Why We Invested in Pebble

Investing in Pebble, the AI platform automating engineering support work.

TL;DR: Support tickets that require engineering attention are one of the biggest drains on developer time: they’re repetitive, unpredictable, and hard to delegate. Pebble is building an AI-powered platform that handles these tickets end-to-end: diagnosing, fixing, testing, and documenting bugs directly inside your existing workflow.
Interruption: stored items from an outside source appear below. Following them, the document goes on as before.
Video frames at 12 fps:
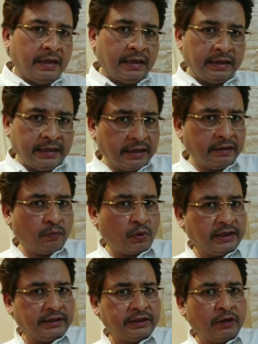Here,
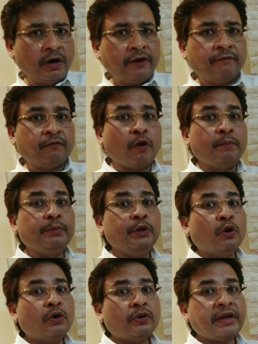what is required from
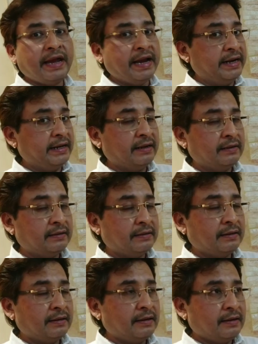your
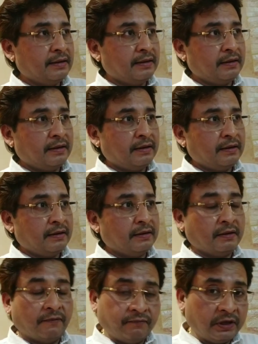
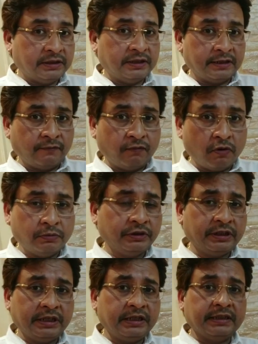end, the first and the
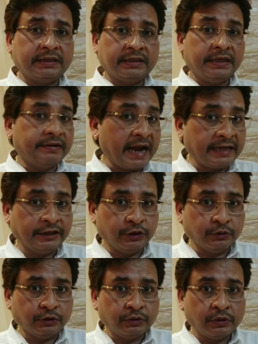foremost thing is
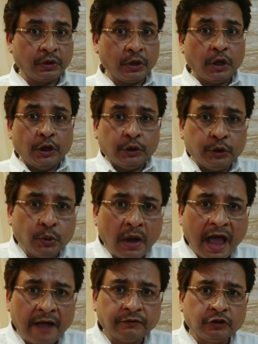gratitude. You
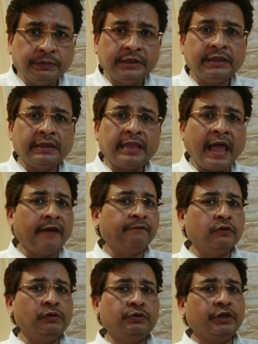have to be
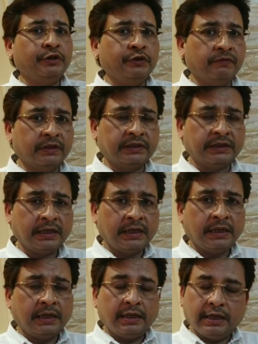thankful to the universe
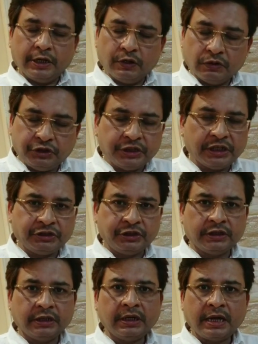in your
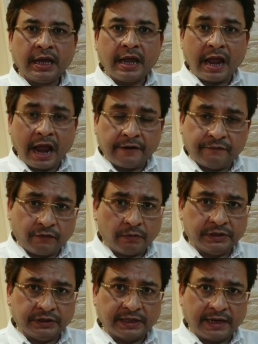gesture and
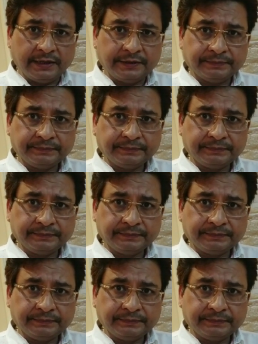from inside.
We’re proud to back Alex, Dima, and the Pebble team as they help engineering teams reclaim thousands of hours spent on maintenance and support.
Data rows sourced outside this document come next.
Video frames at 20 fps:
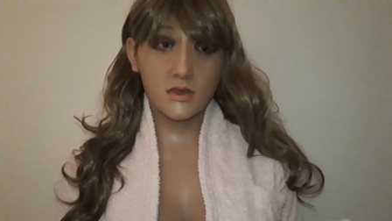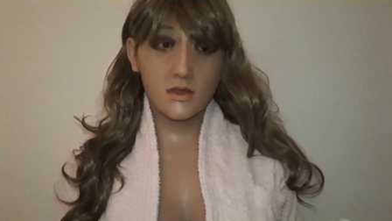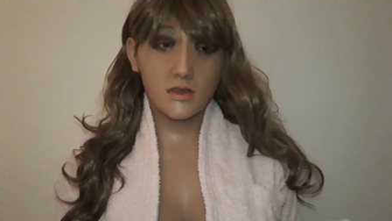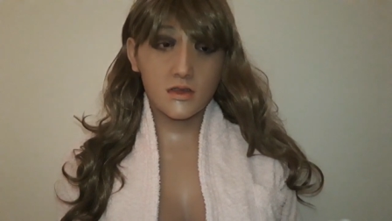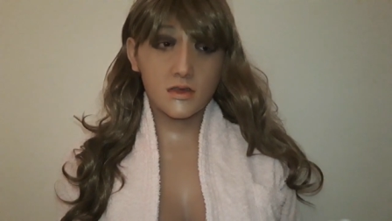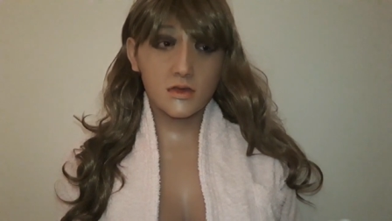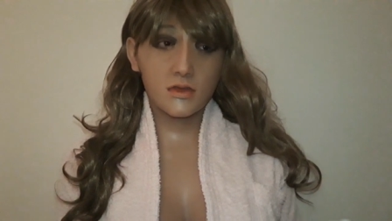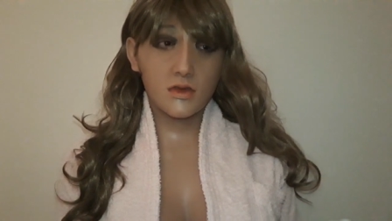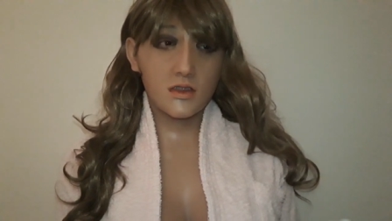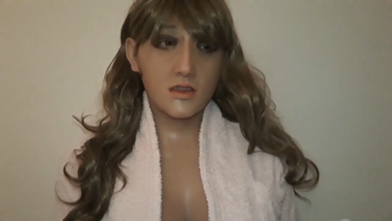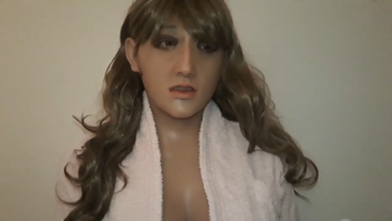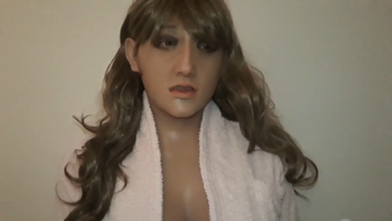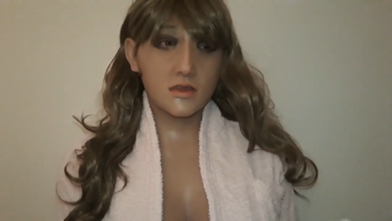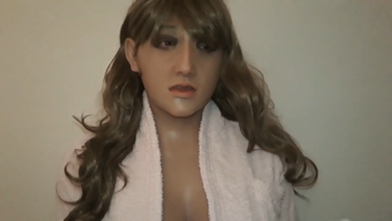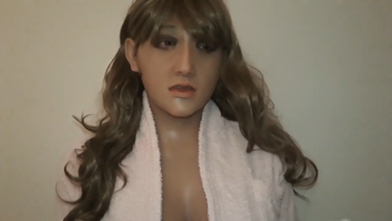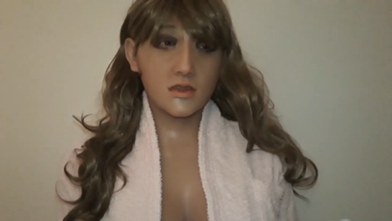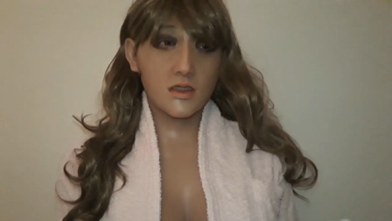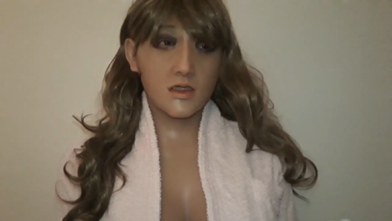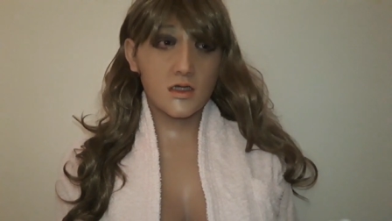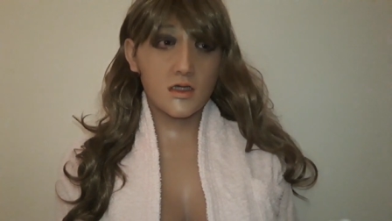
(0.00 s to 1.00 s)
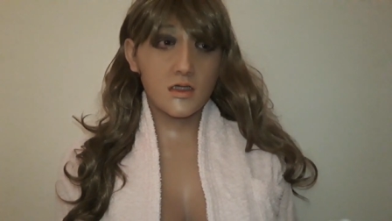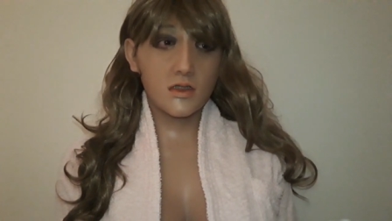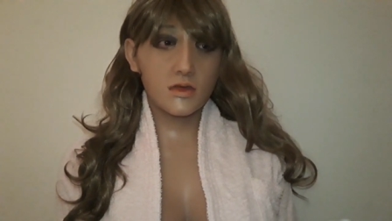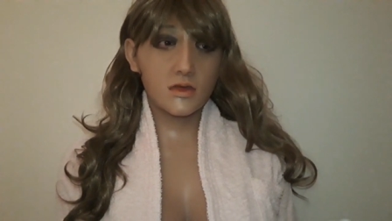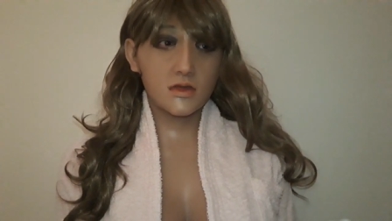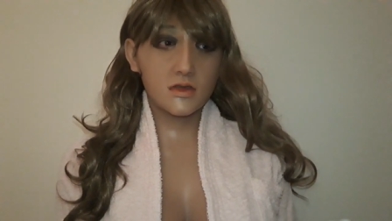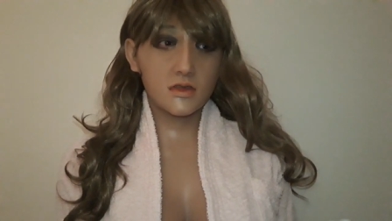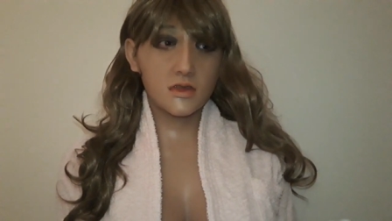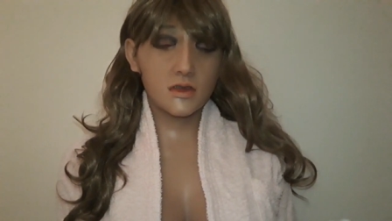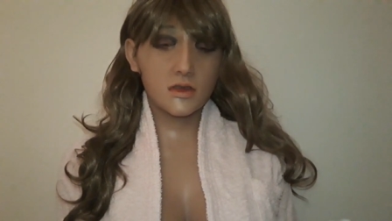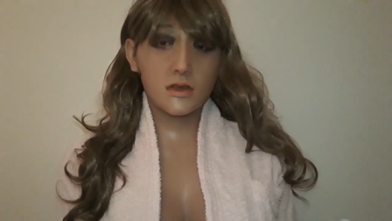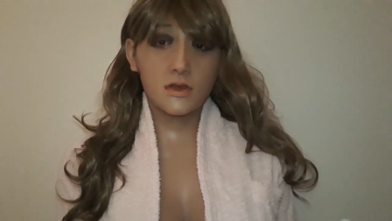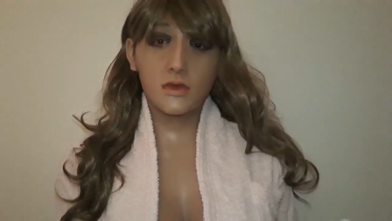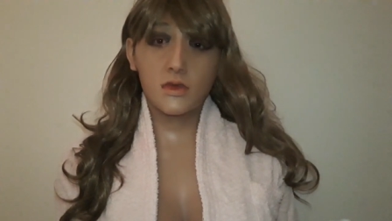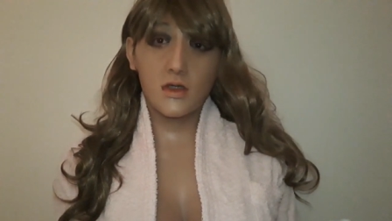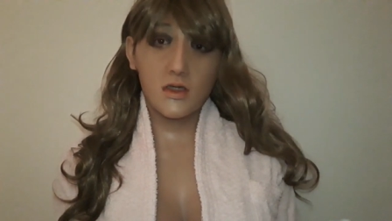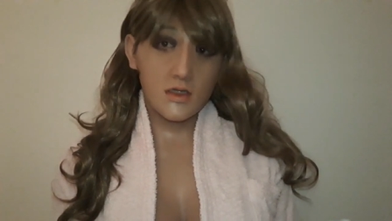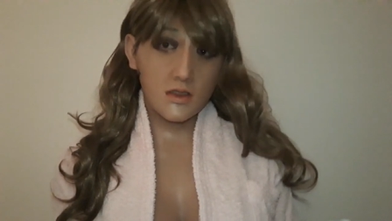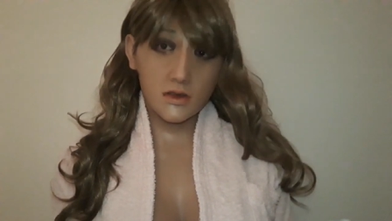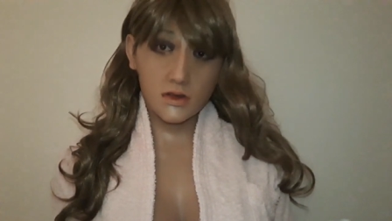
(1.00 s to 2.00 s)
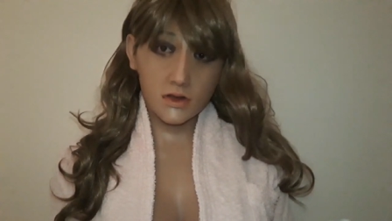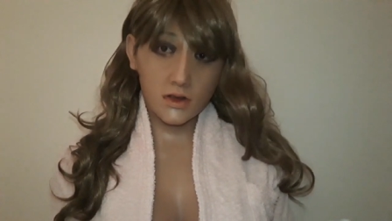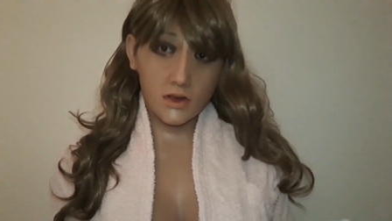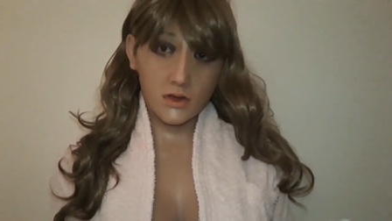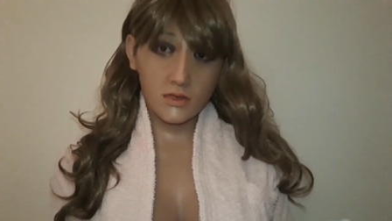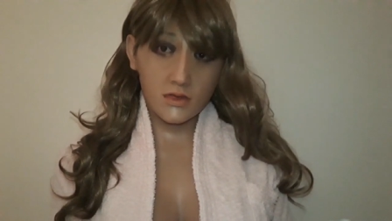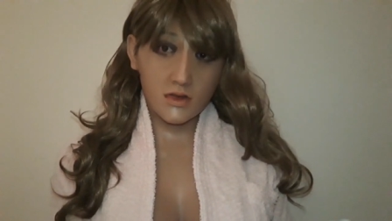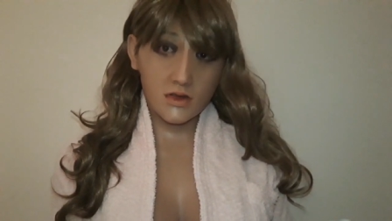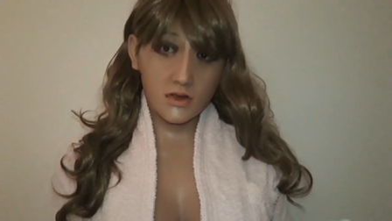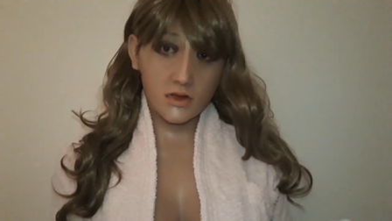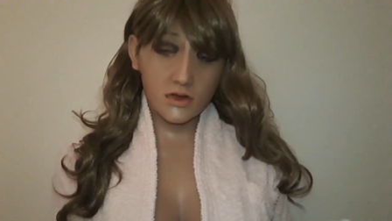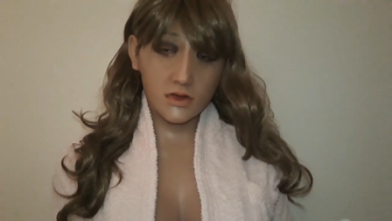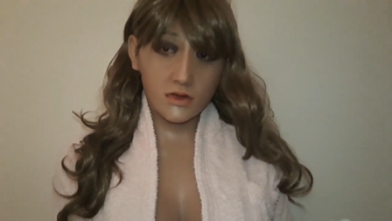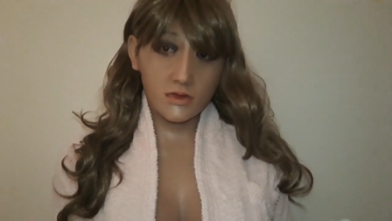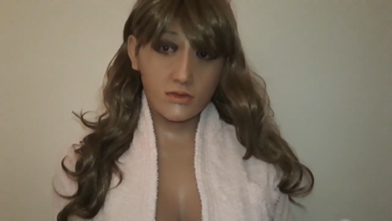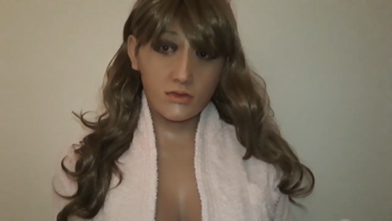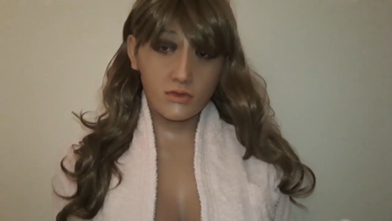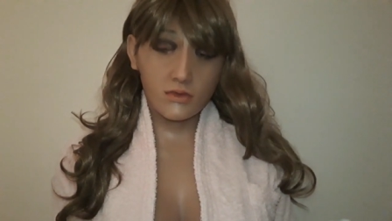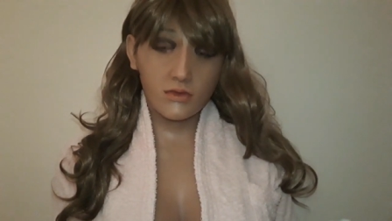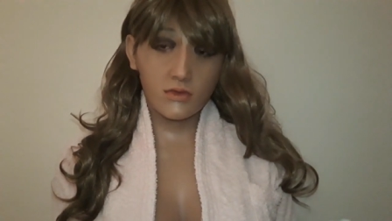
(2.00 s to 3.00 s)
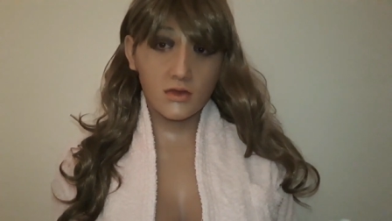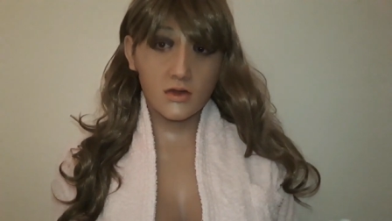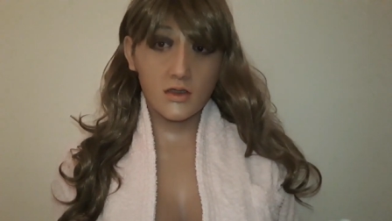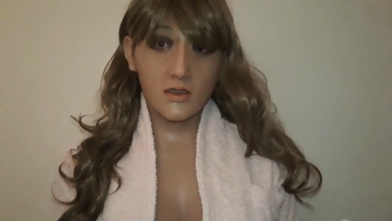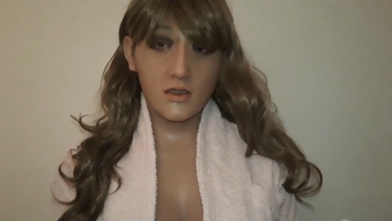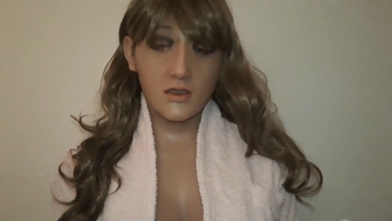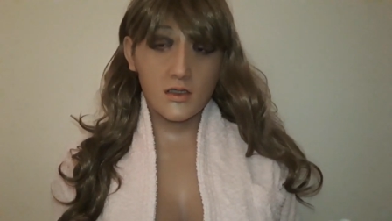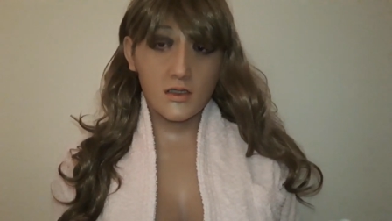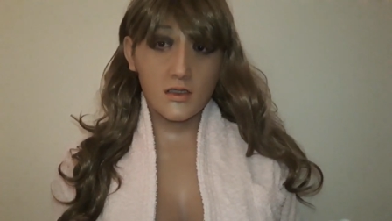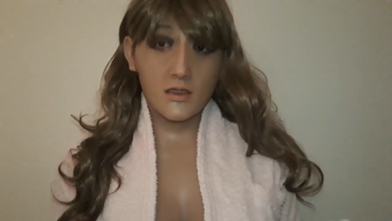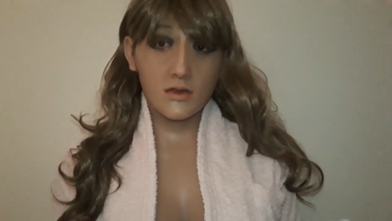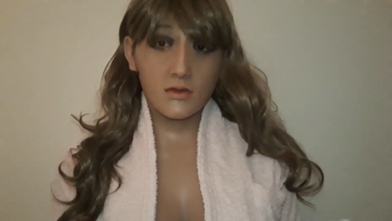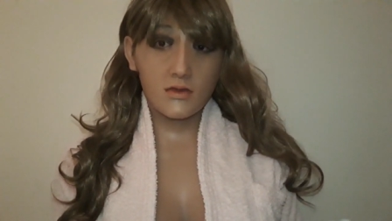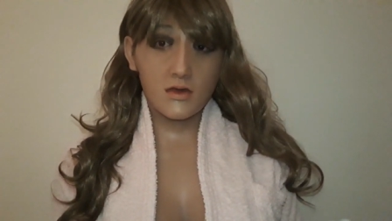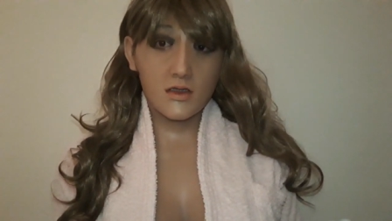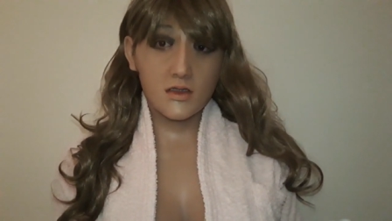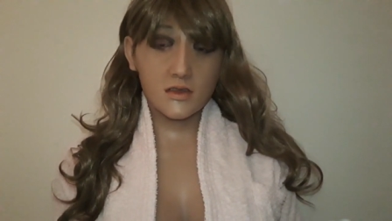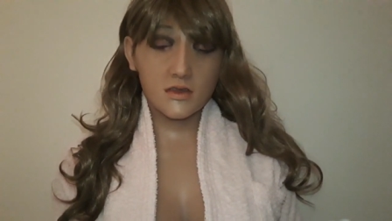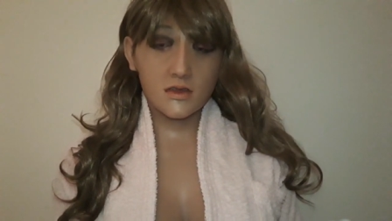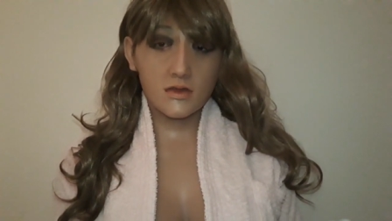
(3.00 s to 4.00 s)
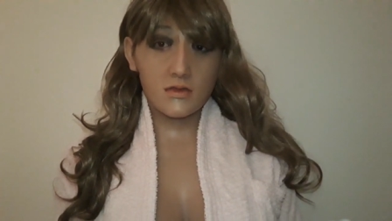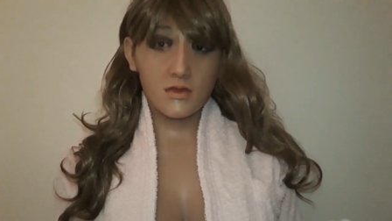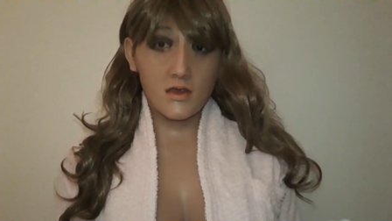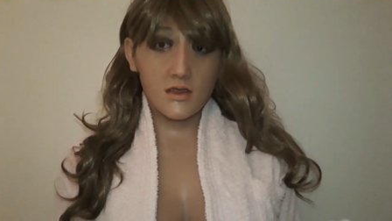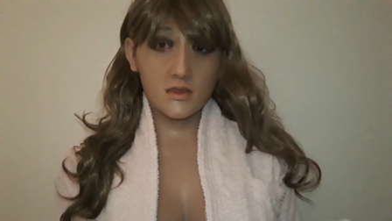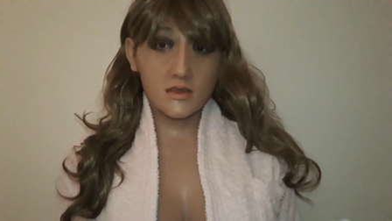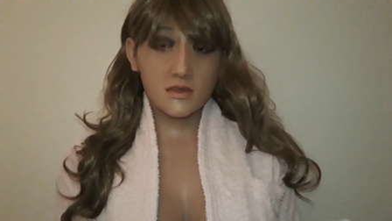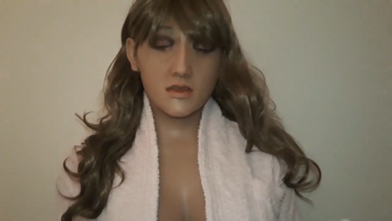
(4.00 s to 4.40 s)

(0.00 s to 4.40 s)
it's because I was sweating so much because the mask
The problem: engineering time lost in support work

For fast-growing software companies, the backlog of support tickets that reach engineering teams can quickly spiral out of control.

Every week, engineers are pulled away from critical feature work to debug production issues, handle customer-reported bugs, and write tedious documentation - work that’s necessary but deeply unscalable.

A recent Stripe study estimates that developers spend over 25% of their time fixing bugs and maintaining code, and the Cost of Software Quality Report estimates that in the U.S. alone, companies spend over $600B annually finding and fixing bugs.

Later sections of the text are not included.